╭─ Excerpted data

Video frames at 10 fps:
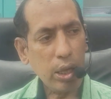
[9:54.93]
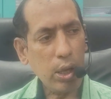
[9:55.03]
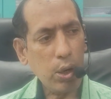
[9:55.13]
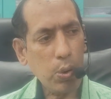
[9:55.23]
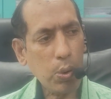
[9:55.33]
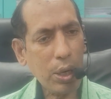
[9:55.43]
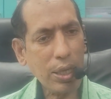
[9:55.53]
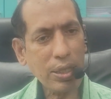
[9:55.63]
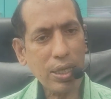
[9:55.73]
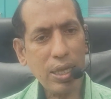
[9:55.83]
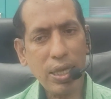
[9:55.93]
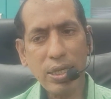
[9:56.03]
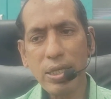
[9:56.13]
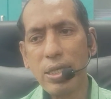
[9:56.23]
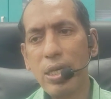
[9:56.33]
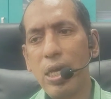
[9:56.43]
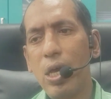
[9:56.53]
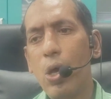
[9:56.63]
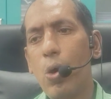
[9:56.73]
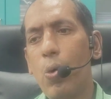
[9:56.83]
The nucleus in this
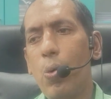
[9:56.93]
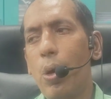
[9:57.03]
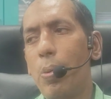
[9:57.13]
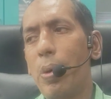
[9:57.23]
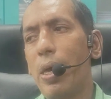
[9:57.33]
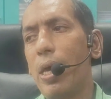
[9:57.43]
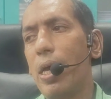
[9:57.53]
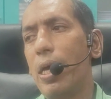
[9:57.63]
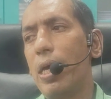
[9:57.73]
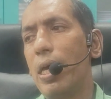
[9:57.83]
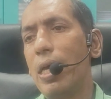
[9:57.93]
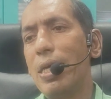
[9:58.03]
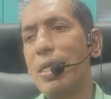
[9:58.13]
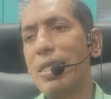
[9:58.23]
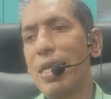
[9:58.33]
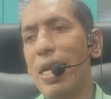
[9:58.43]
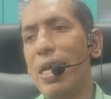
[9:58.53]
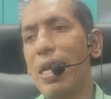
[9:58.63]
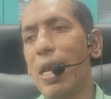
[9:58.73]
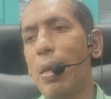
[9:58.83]
will be
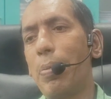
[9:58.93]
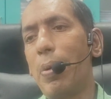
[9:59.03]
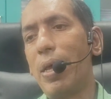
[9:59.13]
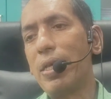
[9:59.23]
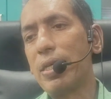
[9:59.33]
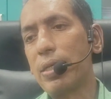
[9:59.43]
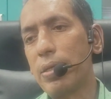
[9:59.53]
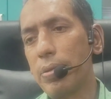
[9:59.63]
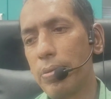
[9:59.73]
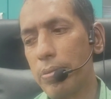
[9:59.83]
centrally placed.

╰─

=== Work request ===
Nothing but the pictures should be left out when the listing above is transcribed.

=== Answer space ===
Video frames at 10 fps:
[9:54.93]
[9:55.03]
[9:55.13]
[9:55.23]
[9:55.33]
[9:55.43]
[9:55.53]
[9:55.63]
[9:55.73]
[9:55.83]
[9:55.93]
[9:56.03]
[9:56.13]
[9:56.23]
[9:56.33]
[9:56.43]
[9:56.53]
[9:56.63]
[9:56.73]
[9:56.83]
The nucleus in this
[9:56.93]
[9:57.03]
[9:57.13]
[9:57.23]
[9:57.33]
[9:57.43]
[9:57.53]
[9:57.63]
[9:57.73]
[9:57.83]
[9:57.93]
[9:58.03]
[9:58.13]
[9:58.23]
[9:58.33]
[9:58.43]
[9:58.53]
[9:58.63]
[9:58.73]
[9:58.83]
will be
[9:58.93]
[9:59.03]
[9:59.13]
[9:59.23]
[9:59.33]
[9:59.43]
[9:59.53]
[9:59.63]
[9:59.73]
[9:59.83]
centrally placed.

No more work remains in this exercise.